I focus on two strategies for showing a counterfactual of the form ‘if X were the case, then Y would be the case’ to be false: appealing to
indeterminism—in particular, chanciness; and to
indeterminacy—in particular, imprecision.
Both are strategies for securing the truth of ‘counterfactuals’ of the form ‘if X were the case, then Y might not be the case.’ These ‘might not’ counterfactuals, I argue, are incompatible with the corresponding ‘would’ counterfactuals.
I consider, and reject, a number of rival positions:
- most counterfactuals are indeterminate;
- they have context-dependent truth values;
- the ‘might not’/’would’ clash is merely pragmatic; and
- there is no such clash at all.
I concede that some counterfactuals are true in virtue of necessary connections between antecedents and consequents. But such counterfactuals are rare, and do little to offset the preponderance of false counterfactuals.

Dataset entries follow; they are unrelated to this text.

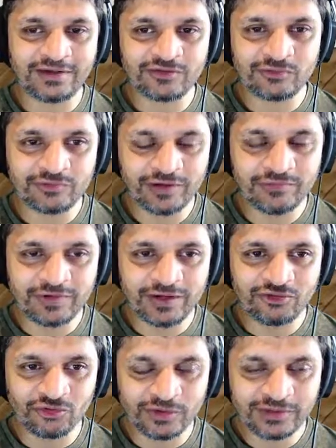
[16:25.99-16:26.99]
So for every
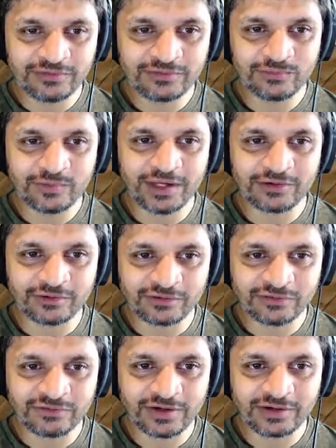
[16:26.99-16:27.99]
joint, we can
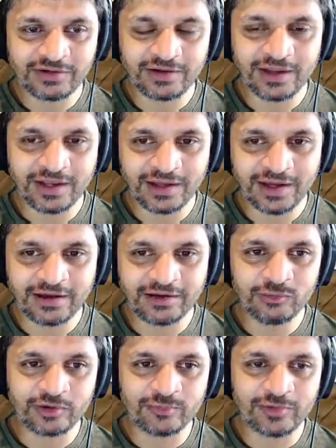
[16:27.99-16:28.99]
construct an AI
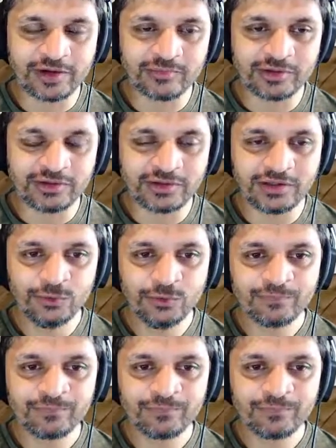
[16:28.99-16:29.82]
with parameter Q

How, then, does our practice of uttering counterfactuals survive? Close to the ordinary but false counterfactuals that we utter are counterfactuals that are true but not ordinary—e.g., ones with probabilistic consequents. They support our practice when the standards for asserting counterfactuals are forgiving, as they typically are on the street. However, the street is not always forgiving; even when it is, falsehood is merely tolerated rather than eradicated; and we philosophers are not always on the street.